Small improvements to checkpoint pickup logic (#4634)

2025-06-22 14:00:57 +02:00 · 2025-04-29 14:23:54 -07:00 · 2025-04-29 14:23:54 -07:00 · 47767c1666
commit 47767c1666
parent 9be3da2357
1 changed files with 39 additions and 15 deletions
--- a/backend/onyx/background/indexing/checkpointing_utils.py
+++ b/backend/onyx/background/indexing/checkpointing_utils.py
@ -20,8 +20,7 @@ from onyx.utils.object_size_check import deep_getsizeof

 logger = setup_logger()

-_NUM_RECENT_ATTEMPTS_TO_CONSIDER = 20
-_NUM_DOCS_INDEXED_TO_BE_VALID_CHECKPOINT = 100
+_NUM_RECENT_ATTEMPTS_TO_CONSIDER = 50


 def _build_checkpoint_pointer(index_attempt_id: int) -> str:
@ -80,34 +79,56 @@ def get_latest_valid_checkpoint(
        db_session=db_session,
        limit=_NUM_RECENT_ATTEMPTS_TO_CONSIDER,
    )
+
+    # don't keep using checkpoints if we've had a bunch of failed attempts in a row
+    # where we make no progress.

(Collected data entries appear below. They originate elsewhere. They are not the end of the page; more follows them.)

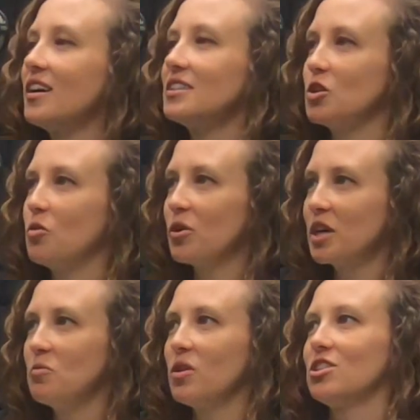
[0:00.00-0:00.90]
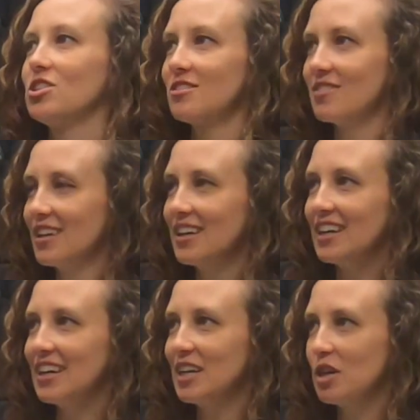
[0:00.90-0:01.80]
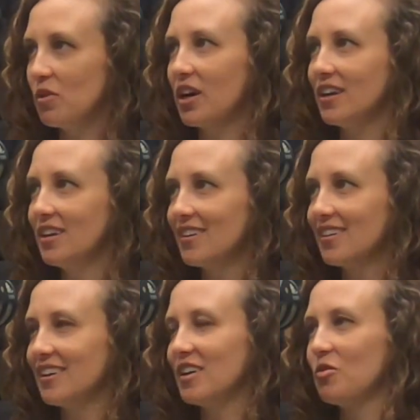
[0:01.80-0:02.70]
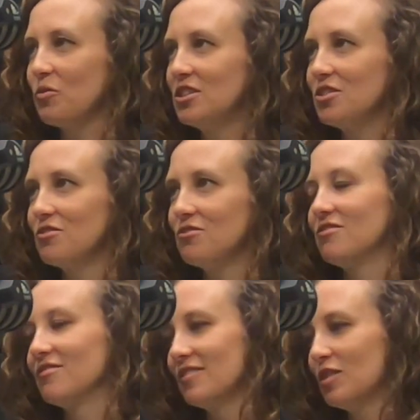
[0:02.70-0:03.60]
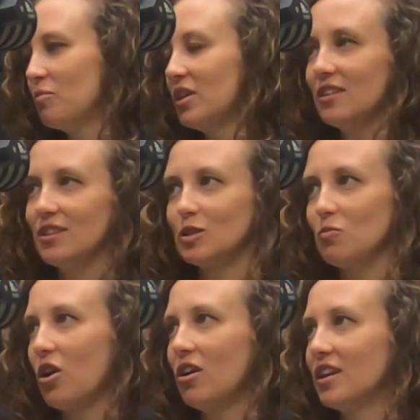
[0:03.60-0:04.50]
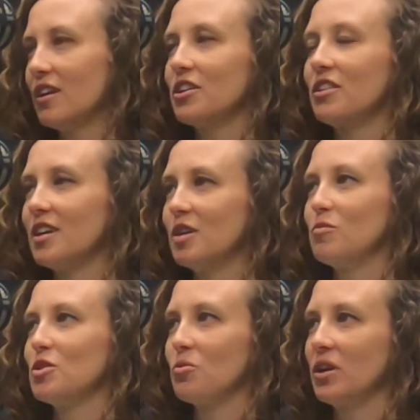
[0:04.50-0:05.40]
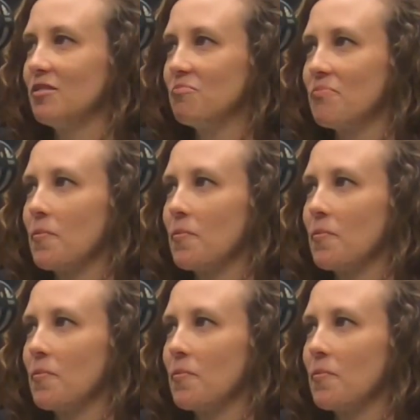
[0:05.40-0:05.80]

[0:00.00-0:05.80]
so pretty much anybody. We do the big, the small, and everything in between.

Only do this if we have had at least
+    # _NUM_RECENT_ATTEMPTS_TO_CONSIDER completed attempts.
+    if len(checkpoint_candidates) == _NUM_RECENT_ATTEMPTS_TO_CONSIDER:
+        had_any_progress = False
+        for candidate in checkpoint_candidates:
+            if (
+                candidate.total_docs_indexed is not None
+                and candidate.total_docs_indexed > 0
+            ) or candidate.status.is_successful():
+                had_any_progress = True
+                break
+
+        if not had_any_progress:
+            logger.warning(
+                f"{_NUM_RECENT_ATTEMPTS_TO_CONSIDER} consecutive failed attempts without progress "
+                f"found for cc_pair={cc_pair_id}. Ignoring checkpoint to let the run start "
+                "from scratch."
+            )
+            return connector.build_dummy_checkpoint()
+
+    # filter out any candidates that don't meet the criteria
    checkpoint_candidates = [
        candidate
        for candidate in checkpoint_candidates
        if (
            candidate.poll_range_start == window_start
            and candidate.poll_range_end == window_end
-            and candidate.status == IndexingStatus.FAILED
+            and (
+                candidate.status == IndexingStatus.FAILED
+                # if the background job was killed (and thus the attempt was canceled)
+                # we still want to use the checkpoint so that we can pick up where we left off
+                or candidate.status == IndexingStatus.CANCELED
+            )
            and candidate.checkpoint_pointer is not None
+            # NOTE: There are a couple connectors that may make progress but not have
+            # any "total_docs_indexed". E.g. they are going through
+            # Slack channels, and tons of them don't have any updates.
+            # Leaving the below in as historical context / in-case we want to use it again.
            # we want to make sure that the checkpoint is actually useful
            # if it's only gone through a few docs, it's probably not worth
            # using. This also avoids weird cases where a connector is basically
            # non-functional but still "makes progress" by slowly moving the
            # checkpoint forward run after run
-            and candidate.total_docs_indexed
-            and candidate.total_docs_indexed > _NUM_DOCS_INDEXED_TO_BE_VALID_CHECKPOINT
+            # and candidate.total_docs_indexed
+            # and candidate.total_docs_indexed > 100
        )
    ]

-    # don't keep using checkpoints if we've had a bunch of failed attempts in a row
-    # for now, capped at 10
-    if len(checkpoint_candidates) == _NUM_RECENT_ATTEMPTS_TO_CONSIDER:
-        logger.warning(
-            f"{_NUM_RECENT_ATTEMPTS_TO_CONSIDER} consecutive failed attempts found "
-            f"for cc_pair={cc_pair_id}. Ignoring checkpoint to let the run start "
-            "from scratch."
-        )
-        return connector.build_dummy_checkpoint()
-
    # assumes latest checkpoint is the furthest along. This only isn't true
    # if something else has gone wrong.
    latest_valid_checkpoint_candidate = (
@ -116,6 +137,9 @@ def get_latest_valid_checkpoint(

    checkpoint = connector.build_dummy_checkpoint()
    if latest_valid_checkpoint_candidate is None:
+        logger.info(
+            f"No valid checkpoint found for cc_pair={cc_pair_id}. Starting from scratch."
+        )
        return checkpoint

    try: